→ **Task description**
Your answer must be the exact lines of the listing below that run from the line with "(244.57 s to 251.27 s)" to the line with "[12:18.43-12:29.23]", ends included, and no pictures.
· · · · ·
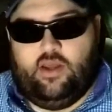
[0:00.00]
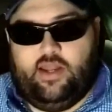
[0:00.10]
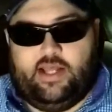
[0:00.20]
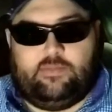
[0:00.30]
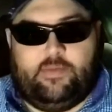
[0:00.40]

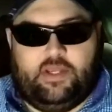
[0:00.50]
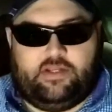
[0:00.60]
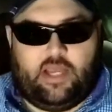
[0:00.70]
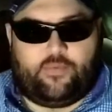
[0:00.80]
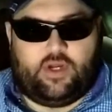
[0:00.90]
It has the
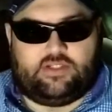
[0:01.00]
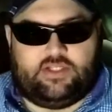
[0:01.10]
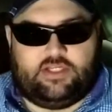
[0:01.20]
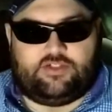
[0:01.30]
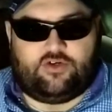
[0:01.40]
MediaTek
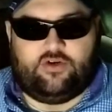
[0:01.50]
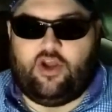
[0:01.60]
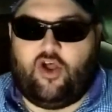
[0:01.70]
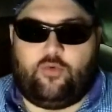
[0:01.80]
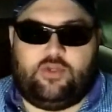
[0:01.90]
processor.
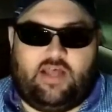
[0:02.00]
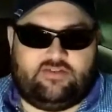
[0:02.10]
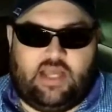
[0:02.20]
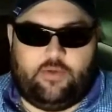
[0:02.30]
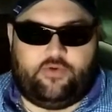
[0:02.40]
The other ones have
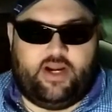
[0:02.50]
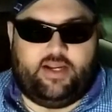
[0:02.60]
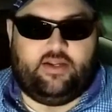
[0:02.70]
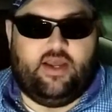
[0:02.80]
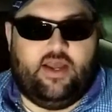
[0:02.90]

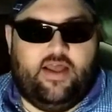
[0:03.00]
Snapdragon.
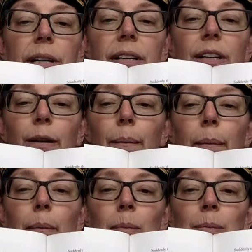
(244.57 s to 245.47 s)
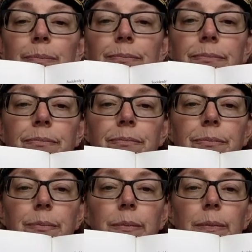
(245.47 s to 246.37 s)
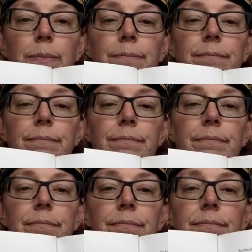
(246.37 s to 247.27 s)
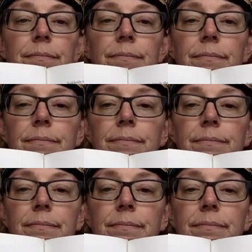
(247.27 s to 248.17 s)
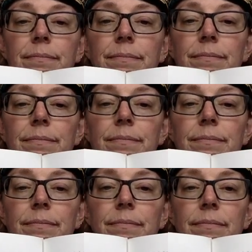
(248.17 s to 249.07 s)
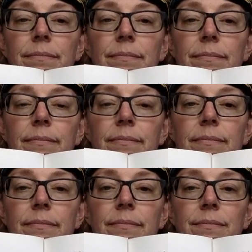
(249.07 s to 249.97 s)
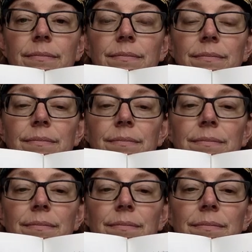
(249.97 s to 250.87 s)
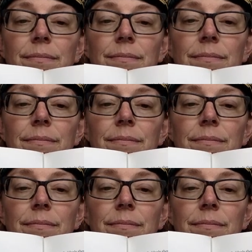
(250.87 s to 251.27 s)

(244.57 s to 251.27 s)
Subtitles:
(silence)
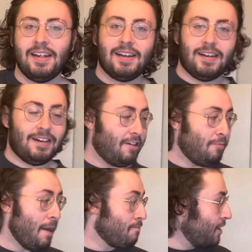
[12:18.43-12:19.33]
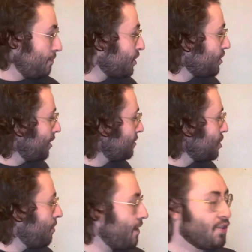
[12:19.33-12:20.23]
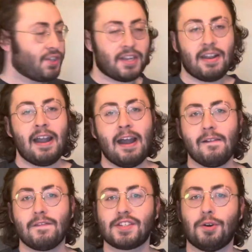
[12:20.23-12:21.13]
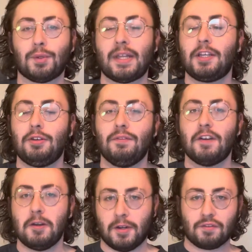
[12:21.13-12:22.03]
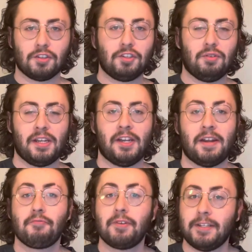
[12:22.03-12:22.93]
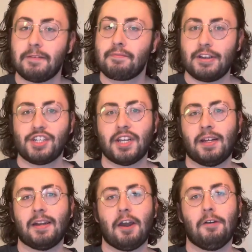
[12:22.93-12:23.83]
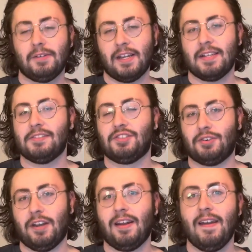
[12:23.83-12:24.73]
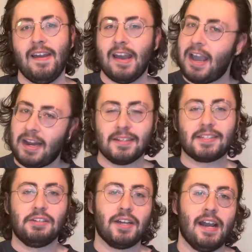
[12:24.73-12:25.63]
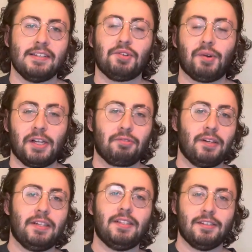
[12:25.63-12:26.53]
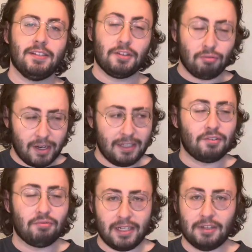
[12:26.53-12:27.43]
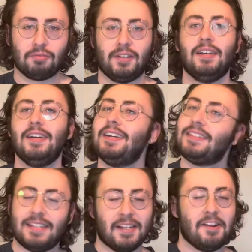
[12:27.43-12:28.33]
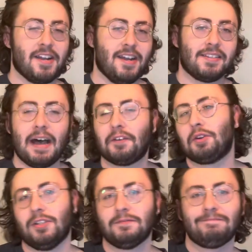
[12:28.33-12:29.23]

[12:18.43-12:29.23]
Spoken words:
I'm pretty much done showing everything I have, so thank you very much for tuning in. I really appreciate it. I hope you guys enjoyed, and I'll see you guys in 2023. Take care, guys. Have a good one.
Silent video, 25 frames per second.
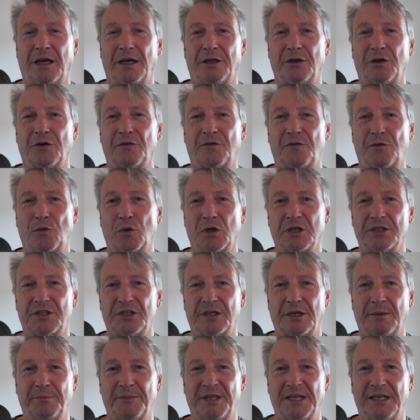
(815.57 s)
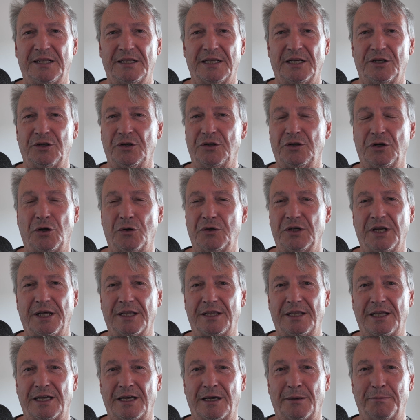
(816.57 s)
you're for something that you know
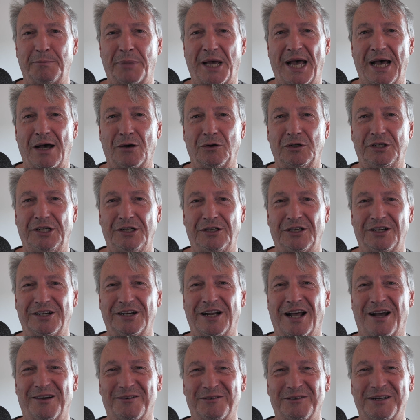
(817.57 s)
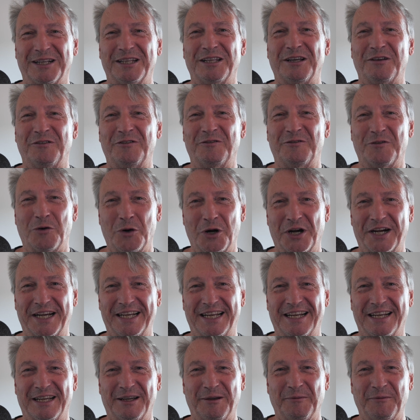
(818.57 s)
nothing about. You're not really for it.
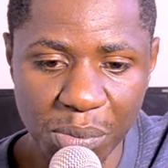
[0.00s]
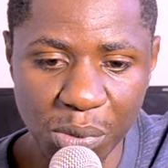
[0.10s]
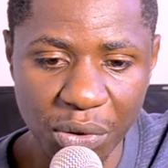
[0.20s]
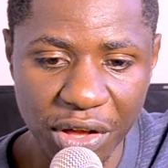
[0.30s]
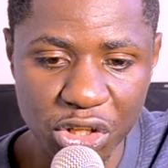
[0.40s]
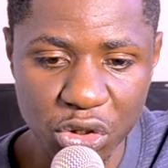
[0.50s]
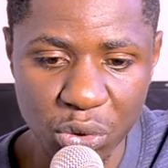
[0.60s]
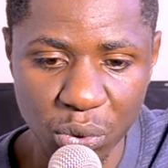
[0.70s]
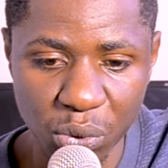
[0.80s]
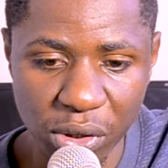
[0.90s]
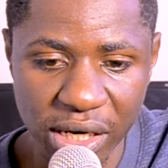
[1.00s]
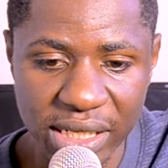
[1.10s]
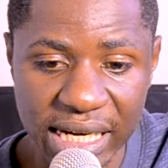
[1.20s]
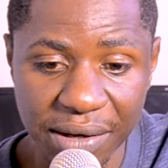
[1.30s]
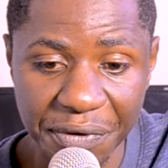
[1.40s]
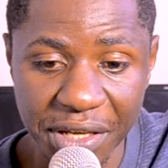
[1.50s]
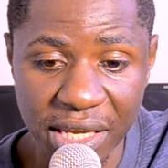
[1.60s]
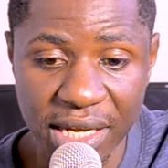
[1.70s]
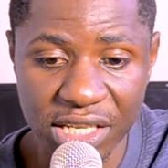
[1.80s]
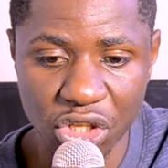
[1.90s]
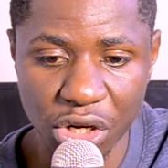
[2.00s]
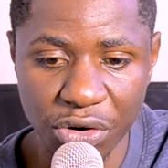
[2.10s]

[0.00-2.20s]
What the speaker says: more than 2.5 years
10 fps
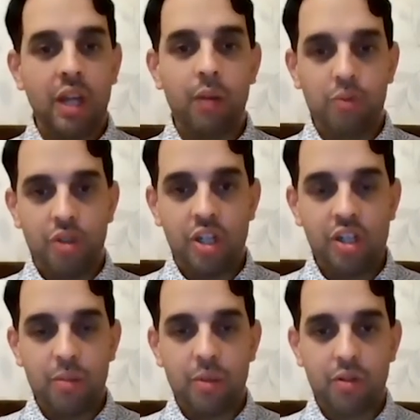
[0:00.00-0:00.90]
just about
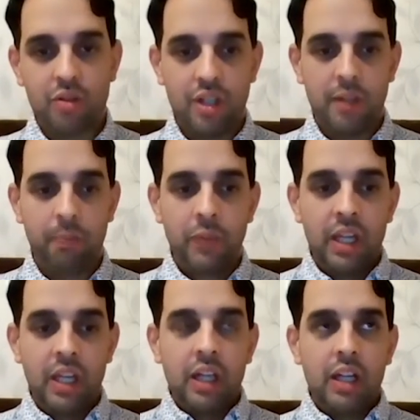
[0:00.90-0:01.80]
the time to change it
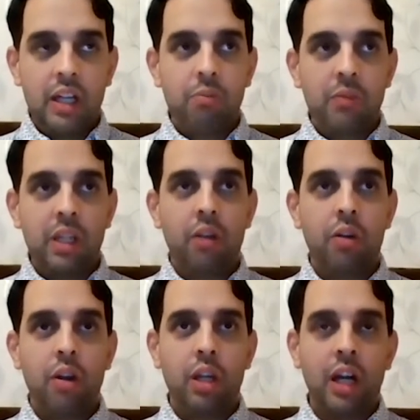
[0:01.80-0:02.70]
because
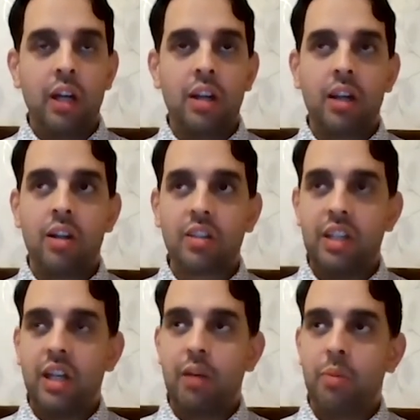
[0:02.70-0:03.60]

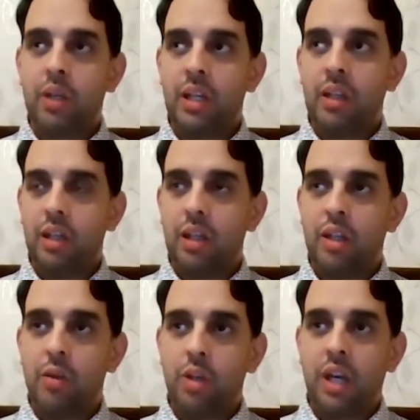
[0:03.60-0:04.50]
young girls here
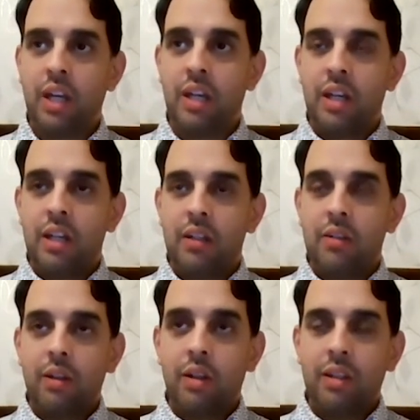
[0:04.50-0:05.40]
in the
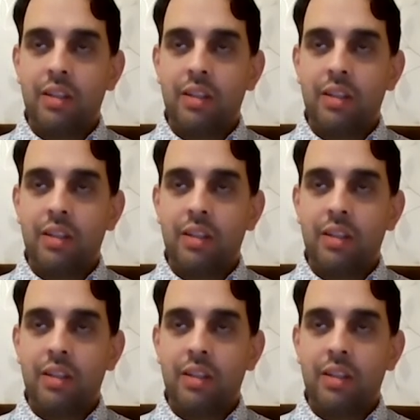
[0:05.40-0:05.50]
UK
· · · · ·
→ **Result of the task**
(244.57 s to 251.27 s)
Subtitles:
(silence)
[12:18.43-12:19.33]
[12:19.33-12:20.23]
[12:20.23-12:21.13]
[12:21.13-12:22.03]
[12:22.03-12:22.93]
[12:22.93-12:23.83]
[12:23.83-12:24.73]
[12:24.73-12:25.63]
[12:25.63-12:26.53]
[12:26.53-12:27.43]
[12:27.43-12:28.33]
[12:28.33-12:29.23]

[12:18.43-12:29.23]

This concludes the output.